1752-1754. — « Livre des lettres écrites à l’armée de Golconde et Aurengabat, commencé en 1752, le 30 mai », et fini au 10 mars 1754. Copie de lettres adressées pendant la période susindiquée, de Pondichéry, par Dupleix, à MM. de Bussy, Dugrez, Jean-Baptiste Goupil, Vafadirkan, le R. P. Montjustin, Marière, Durocher, de Valton, Marion, de Mainville, Romikan, Villéon, de Boisseran, Beylié, le chevalier de Parthenay, de Ligny, Gadeville, les officiers de l’armée française sous les ordres de M. de Bussy, de Jainville, de Visse-de-loup, Deguerty, Maujin, de Mézière, Dioné, le marquis de Conflans ; beaucoup de ces lettres sont chiffrées avec la traduction interlinéaire.

1752-1754. — « Lettres pour Kareika et autres lieux du sud de la côte, à commencer du 27 aoust 1752 jusques et compris le 31 juillet 1754 », adressées par Dupleix à MM. Le Riche, Bonsach, R. P. Gostas, Hooremann, gouverneur de Négapatam, R. P. Tremblay, Barthélémy, Hoyt, Sivers, Thibault, l’évêque d’Halicarnasse, Roth, Beauvais, Vermont, Brouwer, de Marcenay, Zieguenbalg, Rezepatt, Vaulke.

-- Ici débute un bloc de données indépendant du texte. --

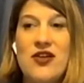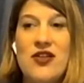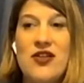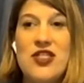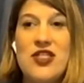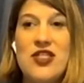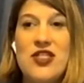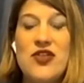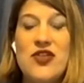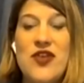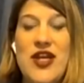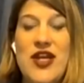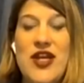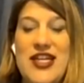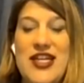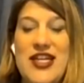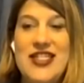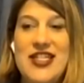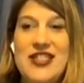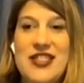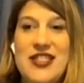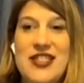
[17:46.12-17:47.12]
These are great
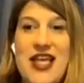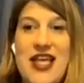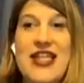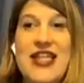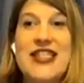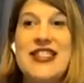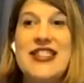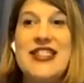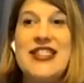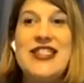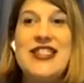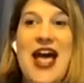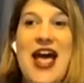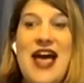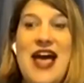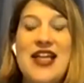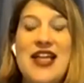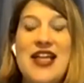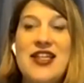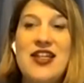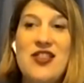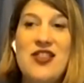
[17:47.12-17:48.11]
ideas. And
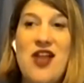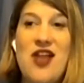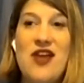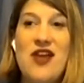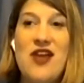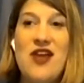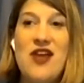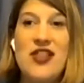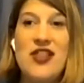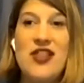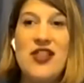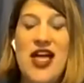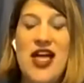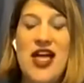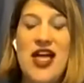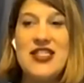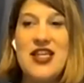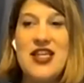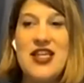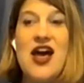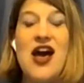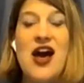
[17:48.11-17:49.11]
exactly along the
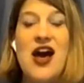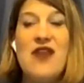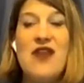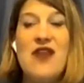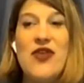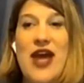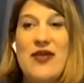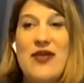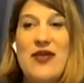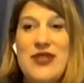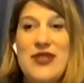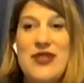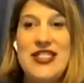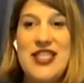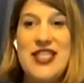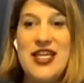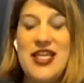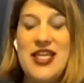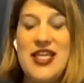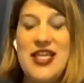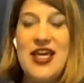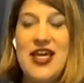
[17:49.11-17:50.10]
lines of what I
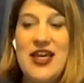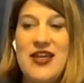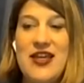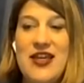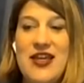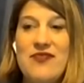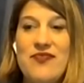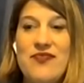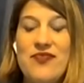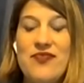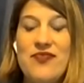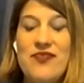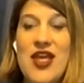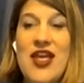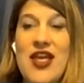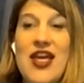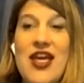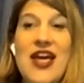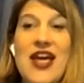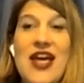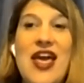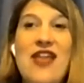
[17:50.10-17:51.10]
was thinking.
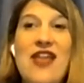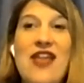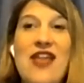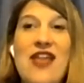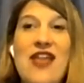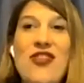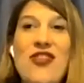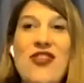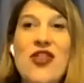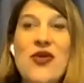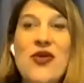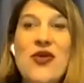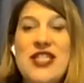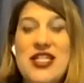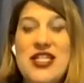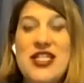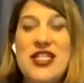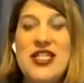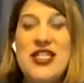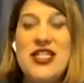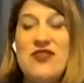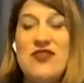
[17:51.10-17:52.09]
Again, though it
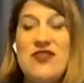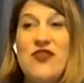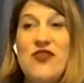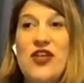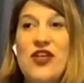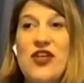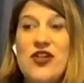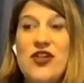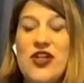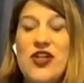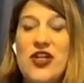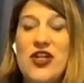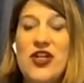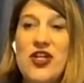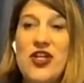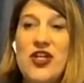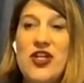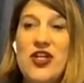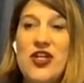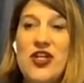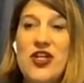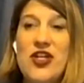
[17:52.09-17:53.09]
doesn't feel good
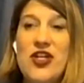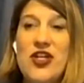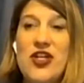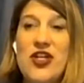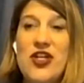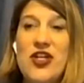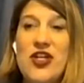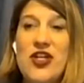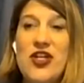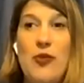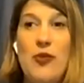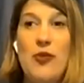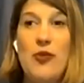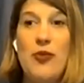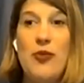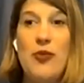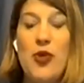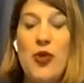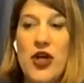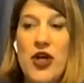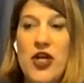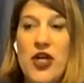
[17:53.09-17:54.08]
to feel
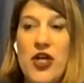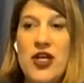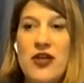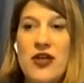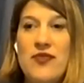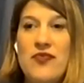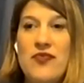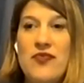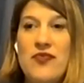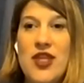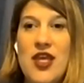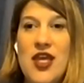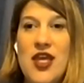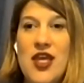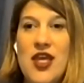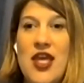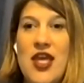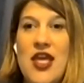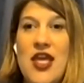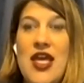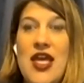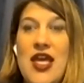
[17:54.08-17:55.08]
bored,
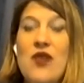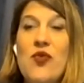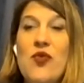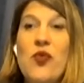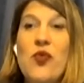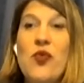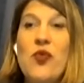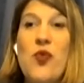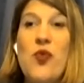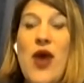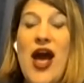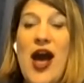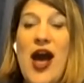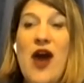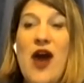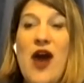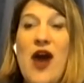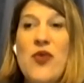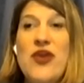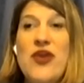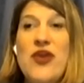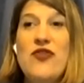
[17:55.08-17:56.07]

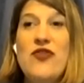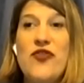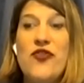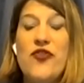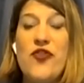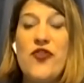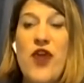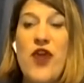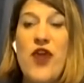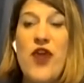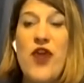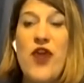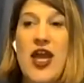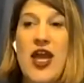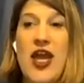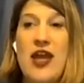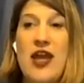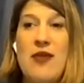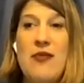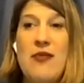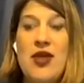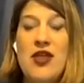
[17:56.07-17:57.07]
how we
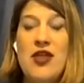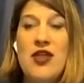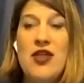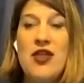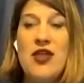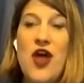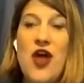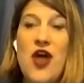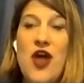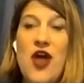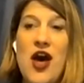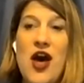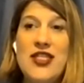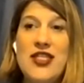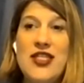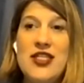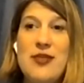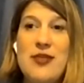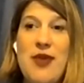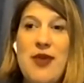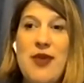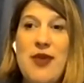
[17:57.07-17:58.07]
frame
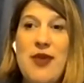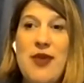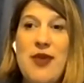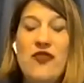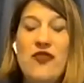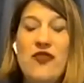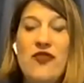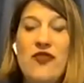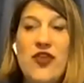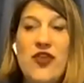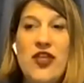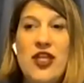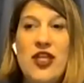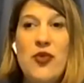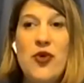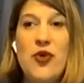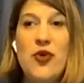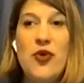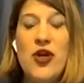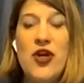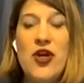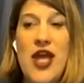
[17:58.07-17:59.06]
thoughts about feeling
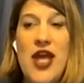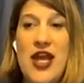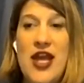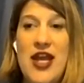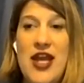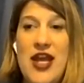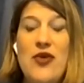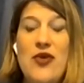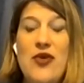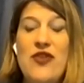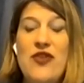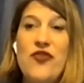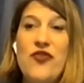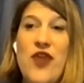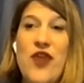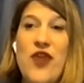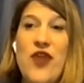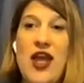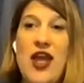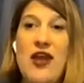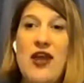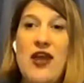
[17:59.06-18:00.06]
bored and how we
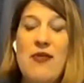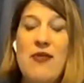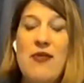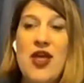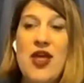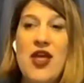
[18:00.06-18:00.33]
frame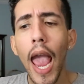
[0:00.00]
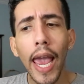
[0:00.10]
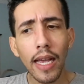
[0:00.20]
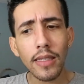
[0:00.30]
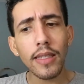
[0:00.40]

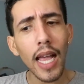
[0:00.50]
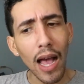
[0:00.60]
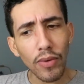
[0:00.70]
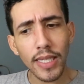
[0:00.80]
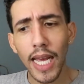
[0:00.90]
And
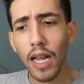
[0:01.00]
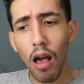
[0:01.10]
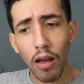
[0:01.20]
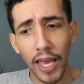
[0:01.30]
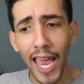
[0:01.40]
I was like,
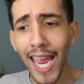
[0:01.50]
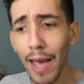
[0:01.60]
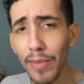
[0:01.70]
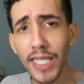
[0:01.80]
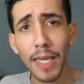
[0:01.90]
okay,
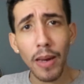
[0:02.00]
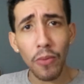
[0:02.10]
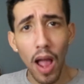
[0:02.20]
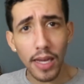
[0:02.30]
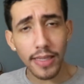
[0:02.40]
I'm about to get my
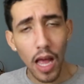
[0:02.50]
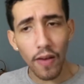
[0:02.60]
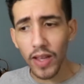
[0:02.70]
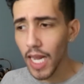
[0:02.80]
rocks off.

1753-1754. — « Registre des lettres écrites de Mazulipatam, commençant le 1er janvier 1753, jusqu’au 27 juillet 1754 », et adressées par Dupleix à MM. de Maracin, Périgny, Duplan, de la Selle, Duez, de Fontenay, Panon, du Laurens, de Bussy, Berthelin, Marion, Vermont, madame veuve Rinck, R. P. Augustin, de Ligny, Le Fagueix, chevalier de Boisseran, Trémisot, Milon, Dormieux, Dillens, madame Denis, chevalier de Parthenay. Les quelques passages chiffrés qui se trouvent dans ces lettres ne sont pas traduits.

1754. — Livre de comptes, probablement de Dupleix, établi par doit et avoir pour l’année 1754. — Répertoire alphabétique des noms de personnes contenus dans ledit livre. — Liste de seize personnes, dont les noms ne se trouvent pas dans le répertoire, dont cette liste sur feuille volante pourrait être le complément.

1763-1764. — Procès-verbal de récolement et d’apposition et de levée des scellés sur les meubles et objets, mobiliers de Joseph-François Dupleix, marquis, commandeur de Saint-Louis, comte de Ferrière, ancien gouverneur de la ville et du fort de Pondichéry, dans l’Inde orientale, mort le 11 novembre 1763, dans son hôtel, rue Neuve-des-Capucines, paroisse de la Madeleine de la Ville-l'Évêque, fait à la requête de Claude-Thérèse de Châtenay de Lanty, sa veuve, en qualité de créancière de la succession, et comme tutrice naturelle d’Adélaïde-Louise-Jeanne-Joséphine, leur fille. Les vacations sont au nombre de trois cent quarante-une, et les oppositions des créanciers sont au nombre de trois cent cinquante-six.


Les plans des sièges ont été dressés d’après les plans de La Bourdonnais pour Madras, de Dupleix pour Pondichéry, de Lawrence pour Trichinapaly, qui étaient au dépôt des cartes de la marine.

On peut donc désormais établir un jugement sur les actes du gouverneur général des Indes et affirmer que Dupleix, tant calomnié autrefois, a été un martyr et un des plus grands hommes d’État du dix-huitième siècle, dans le cerveau duquel les projets pour la conquête des Indes ne flottèrent pas à l’état d’utopies et de visions, mais furent une œuvre complète, conçue par la supériorité du génie, calculée par un penseur, mûrie par un grand politique, exécutée par le plus brillant des hommes d’action.

  1. Je veux remercier d’une façon toute particulière M. de Resbèque, des Archives de la marine, l’homme aimable à qui je dois tant.
  2. Il faut espérer que l’administration fera publier un jour ce rapport.